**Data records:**
# # # #
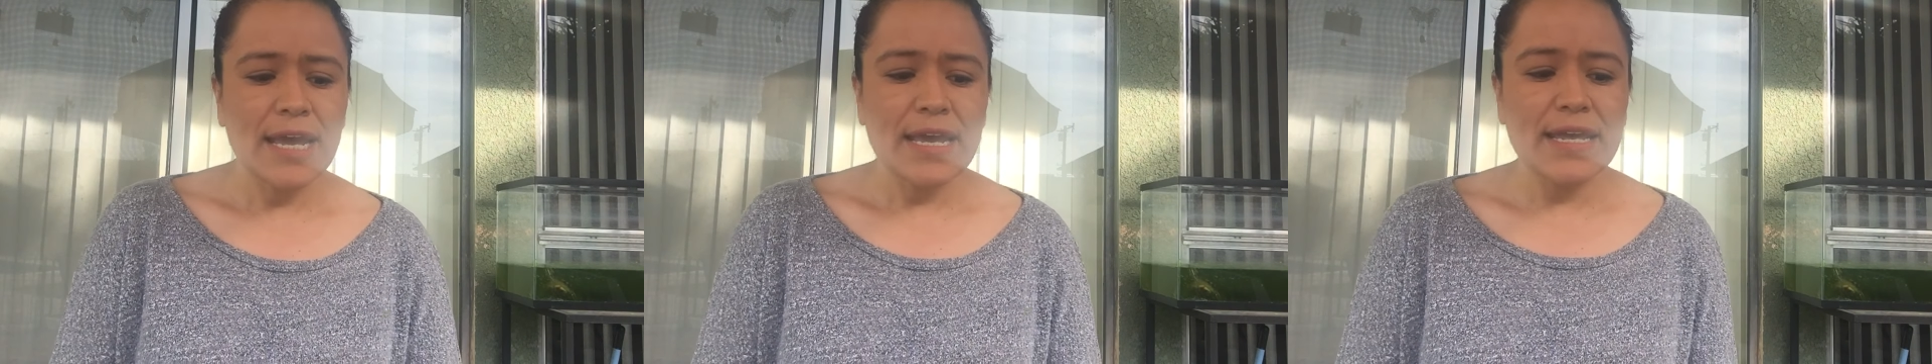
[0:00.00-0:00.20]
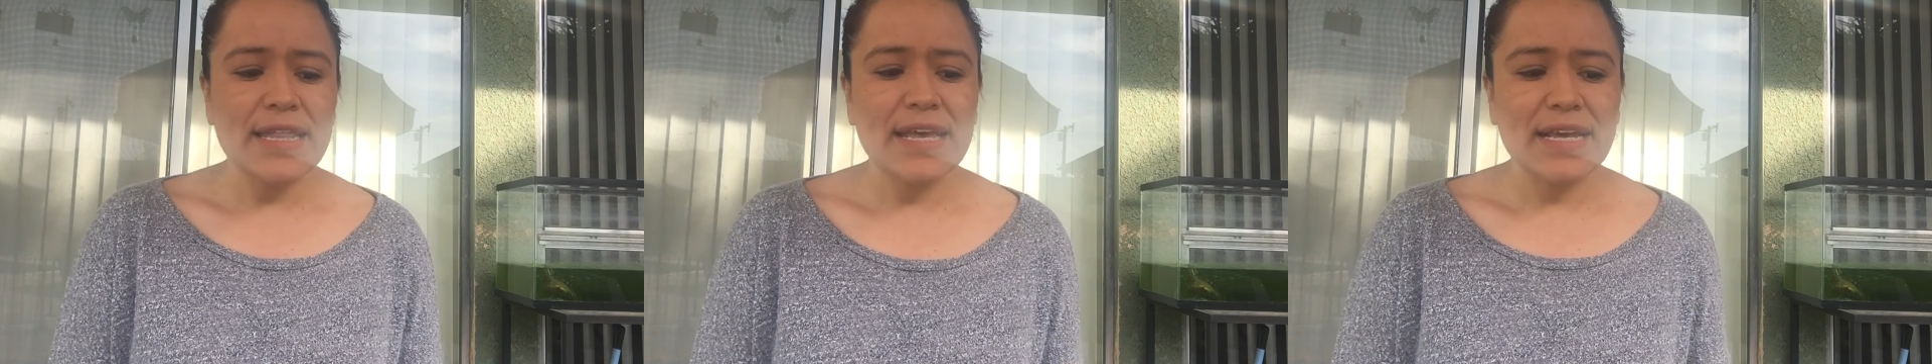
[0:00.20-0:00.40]

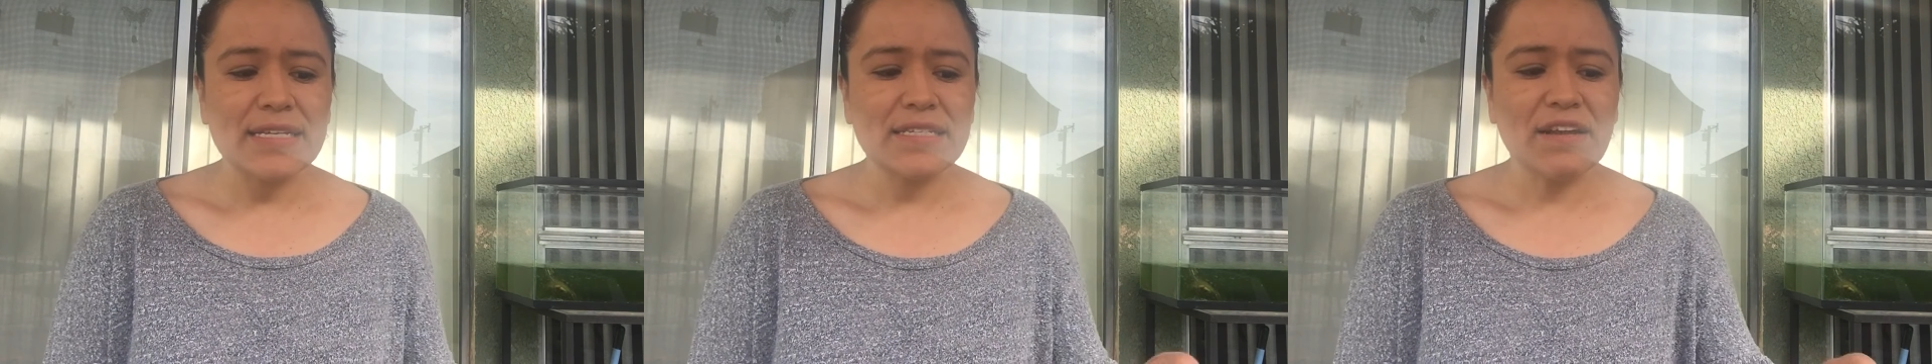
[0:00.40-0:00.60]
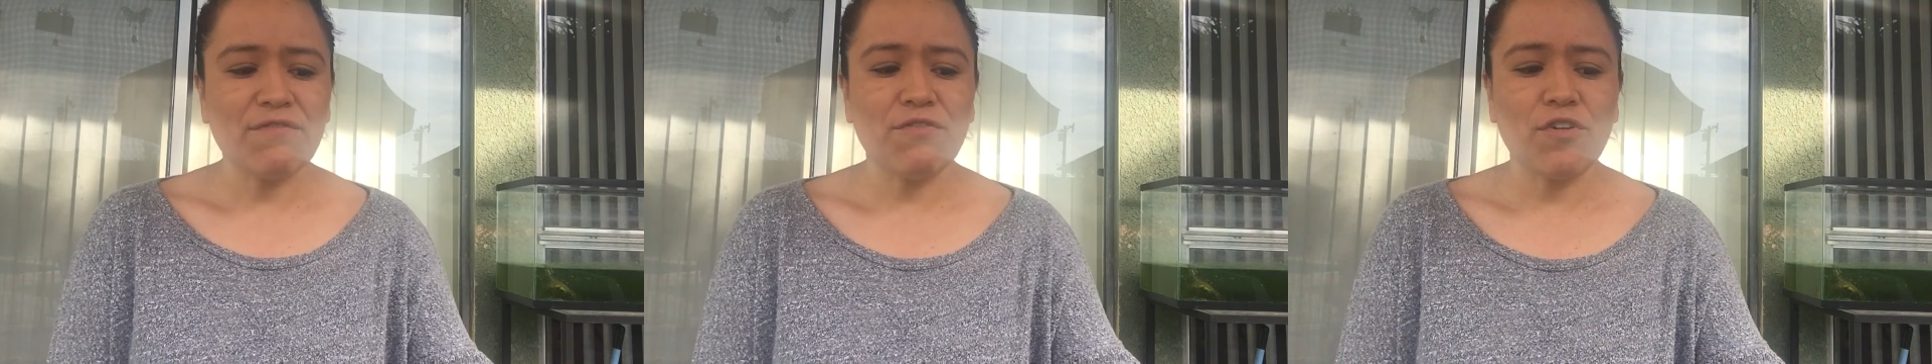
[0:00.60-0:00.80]
Y de
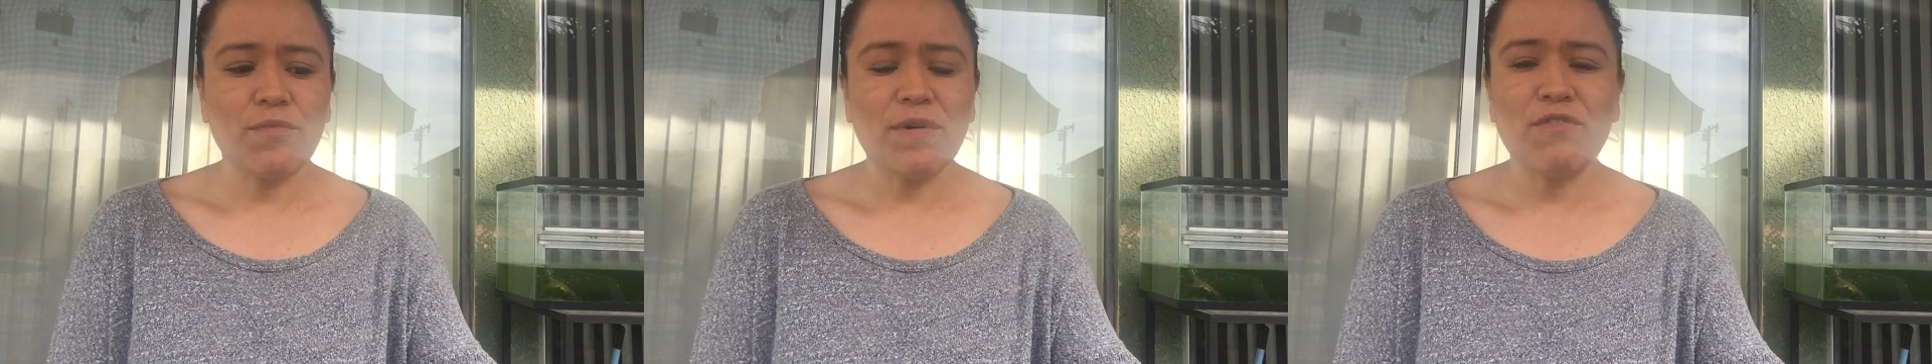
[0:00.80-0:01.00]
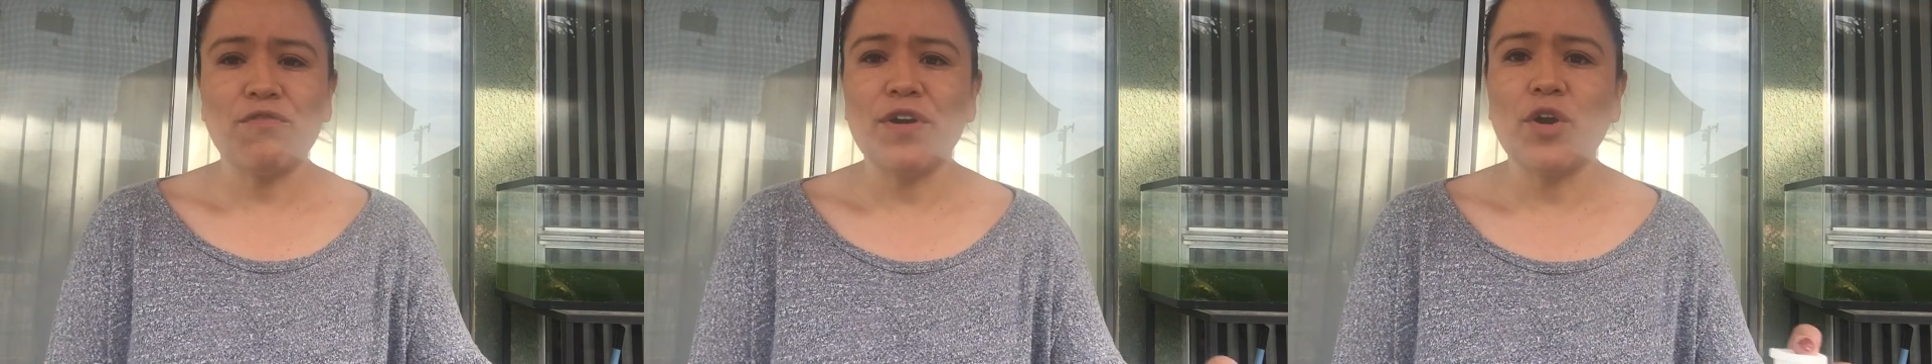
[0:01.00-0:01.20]
esta
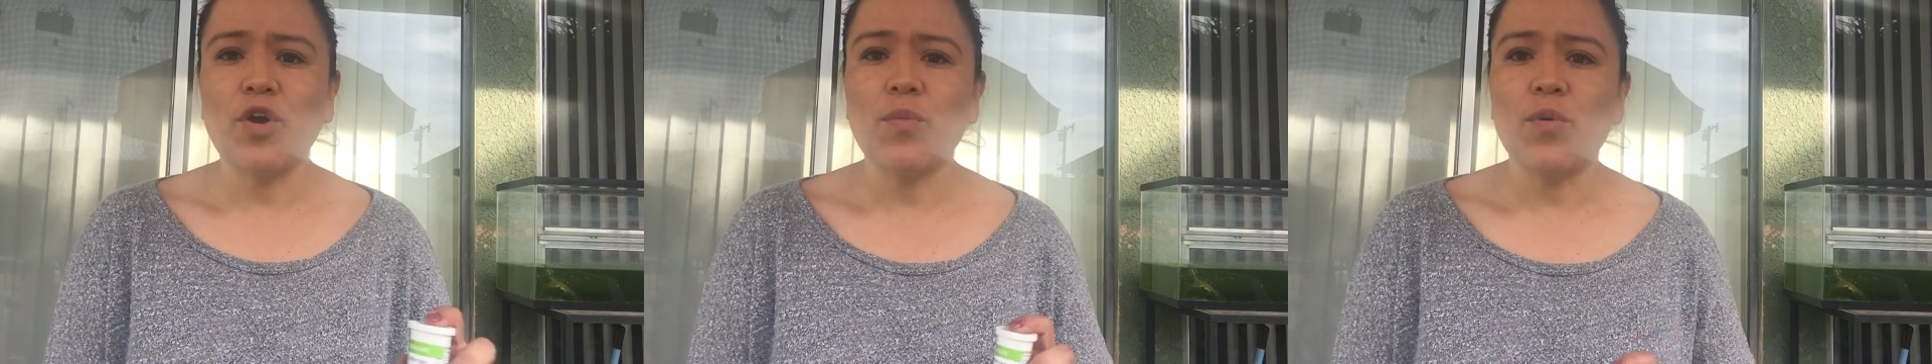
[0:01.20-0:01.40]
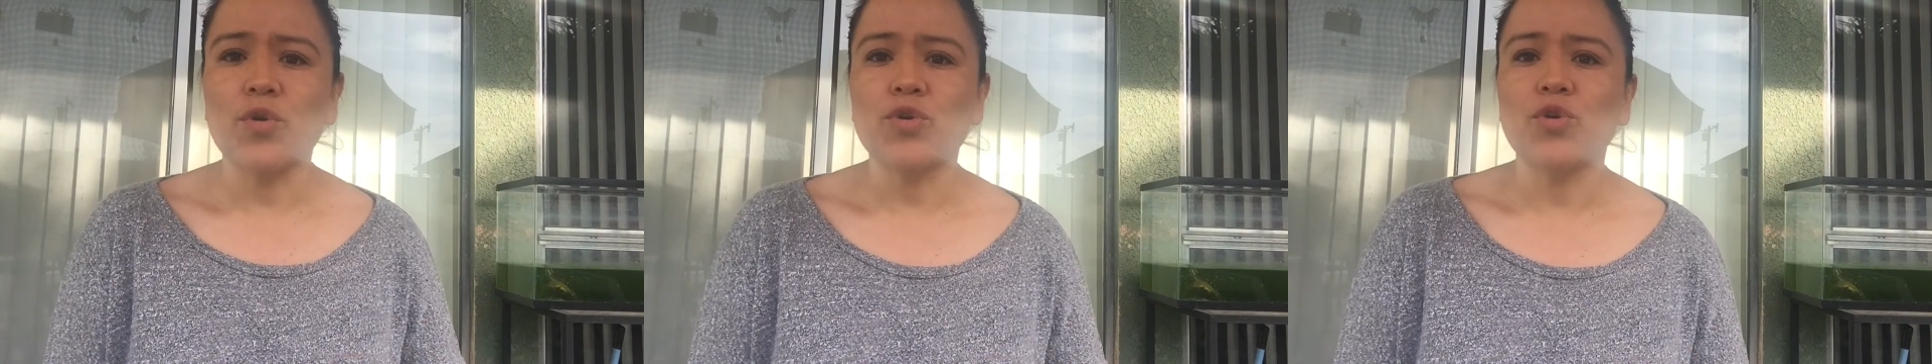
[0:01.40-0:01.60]
forma fue
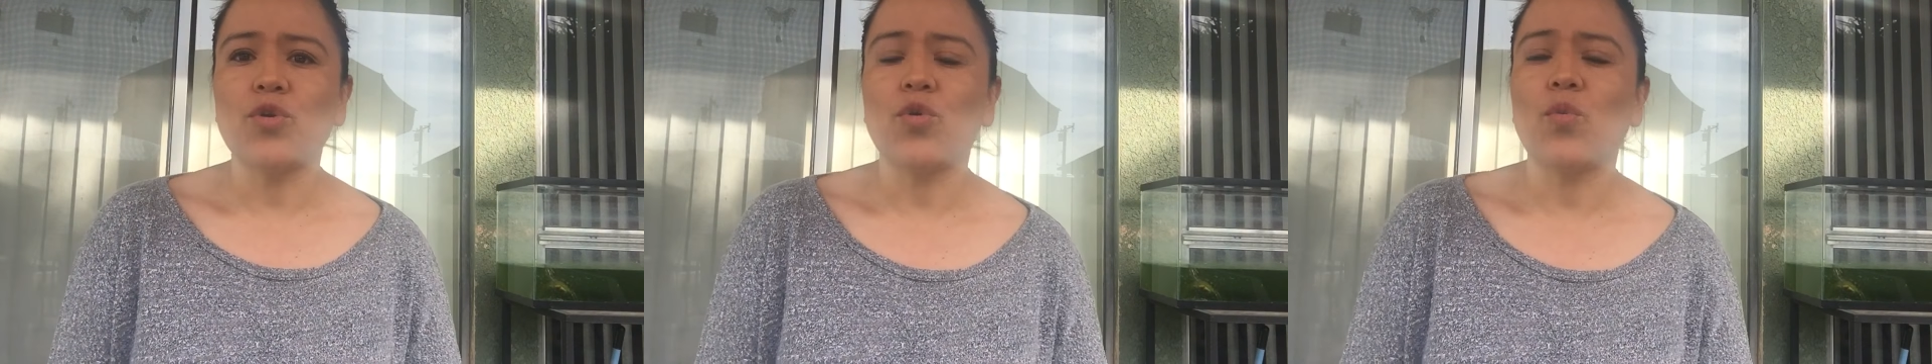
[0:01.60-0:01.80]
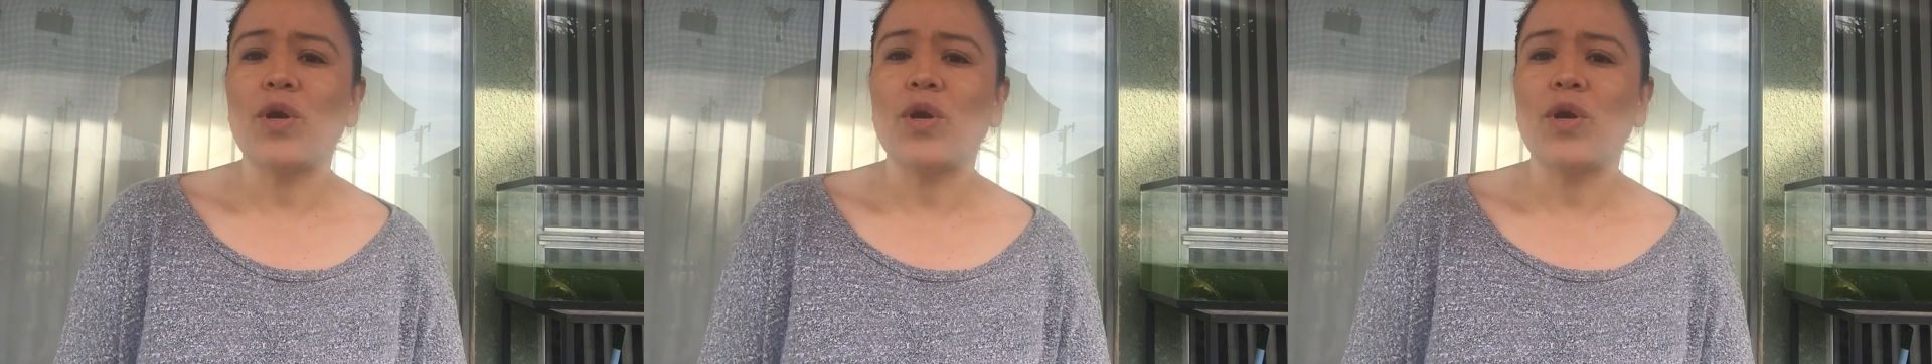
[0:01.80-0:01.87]
como yo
# # # #
**Work order:** What you write should match the entries exactly, except that the pictures are dropped.

**Solution below:**
[0:00.00-0:00.20]
[0:00.20-0:00.40]

[0:00.40-0:00.60]
[0:00.60-0:00.80]
Y de
[0:00.80-0:01.00]
[0:01.00-0:01.20]
esta
[0:01.20-0:01.40]
[0:01.40-0:01.60]
forma fue
[0:01.60-0:01.80]
[0:01.80-0:01.87]
como yo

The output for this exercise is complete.